Zet groaned. "Again?" Move the mountain of clayware a fourth time? No way. He’d already fallen for his sister’s logic once too often.
"Don’t make that face," Kat said. "I’ve been taking notes, and when certain things are placed in view, those things draw customers over and—"
A scuffle of feet and shouts broke out by the goat stall.
Zet glanced across the market square. A man, deeply tanned, head shaved and wearing a threadbare tunic, broke free of the crowd and burst into view. The man sprinted around the goat pen, glanced back, and slammed into a basket of dates. The dates flew like cockroaches in every direction.
"Stop!" the date-owner screeched.
The man kept running.
"Not this way!" Zet said, darting forward as the man bumped into a stack of pots. Zet grabbed the stack, righted it, and then flew through the air to catch a falling dish. He landed belly first, with the plate in perfect, pristine condition. He rolled over and looked for Kat.

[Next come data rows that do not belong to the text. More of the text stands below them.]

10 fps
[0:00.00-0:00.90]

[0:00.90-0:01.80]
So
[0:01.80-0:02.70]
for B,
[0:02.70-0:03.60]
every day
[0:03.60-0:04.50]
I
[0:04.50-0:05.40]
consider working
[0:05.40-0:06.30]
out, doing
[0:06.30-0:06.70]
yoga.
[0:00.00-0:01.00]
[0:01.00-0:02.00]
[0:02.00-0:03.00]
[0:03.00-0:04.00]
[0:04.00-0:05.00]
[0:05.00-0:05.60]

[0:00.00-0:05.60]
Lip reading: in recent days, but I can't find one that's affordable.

"See that? How’s that for juggling?"
Kat’s eyes were on the far alley. So much for proving a point. He turned to see three medjay officers sprint into view. Two carried wooden staffs, one had a curved bronze sickle, and another had a dagger on his belt and a fiber shield in his left hand.
"Where did he go?" one officer shouted.
The date-stall owner, an old man named Salatis, pointed to where the man had disappeared. Two of the medjay tore after him. The clank of their weapons echoed down the alley and disappeared.
The third medjay stood catching his breath. He was unarmed, but his gleaming insignia marked him as important, and his fists looked big enough to crush several thieves at once. The running had winded him. Zet wondered how long they'd kept up the chase.
The medjay mopped sweat from his dark face. He bent and picked up one of the fallen baskets and handed it to Salatis.
"I'd like to ask you a few questions," the medjay said, his voice deep and rumbling.
"Why?" Salatis said.
"I wondered if you recognized the man," the medjay said.
"Me?" Salatis said, in almost a shriek.
Zet rolled his eyes. It’s not like Salatis was in trouble. Still, no one wanted to be associated with thieves. That much Zet agreed with. You might get your hands cut off, or worse, your head.
"Maybe you'd sold dates to him before," the medjay said.
"How would I know?" Salatis said. "He was here and gone. And I don't remember my customers."
The medjay hooked his thumb into his kilt. "I'm not accusing you of anything, vendor. I just want some help here. Did you see his face?"
"All I saw were my dates, flying. Look at them!"
The medjay looked at the dates scattered in the dust.
"I can’t barter them now, can I? Who’s going to pay for this waste?"
Kat nudged her brother and whispered, "Look at Salatis, piling them into that reed basket. He’s going to barter them anyway, isn’t he? Even though they’re all dirty!"
Zet nodded, wrinkling his nose.
The medjay's face turned red. He stepped up to Salatis and grabbed him by the collar of his dirty tunic. "Stop that. Show some respect when an officer’s questioning you."
"I’m a victim here!"
"And I’m trying to do my job. I'd appreciate your cooperation. This is no ordinary thief we're hunting."
"They never are," Salatis snapped.
The medjay sighed and looked skyward. He reached into a pouch and pulled out a coin. "There’s a deben of copper in it," he said, holding the shiny piece of metal to the light.
At this, Zet started. A deben of copper? The medjay was willing to pay? He shoved the plate he’d saved into Kat’s arms, much to her surprise. Then he sprinted across the hot paving stones toward the officer.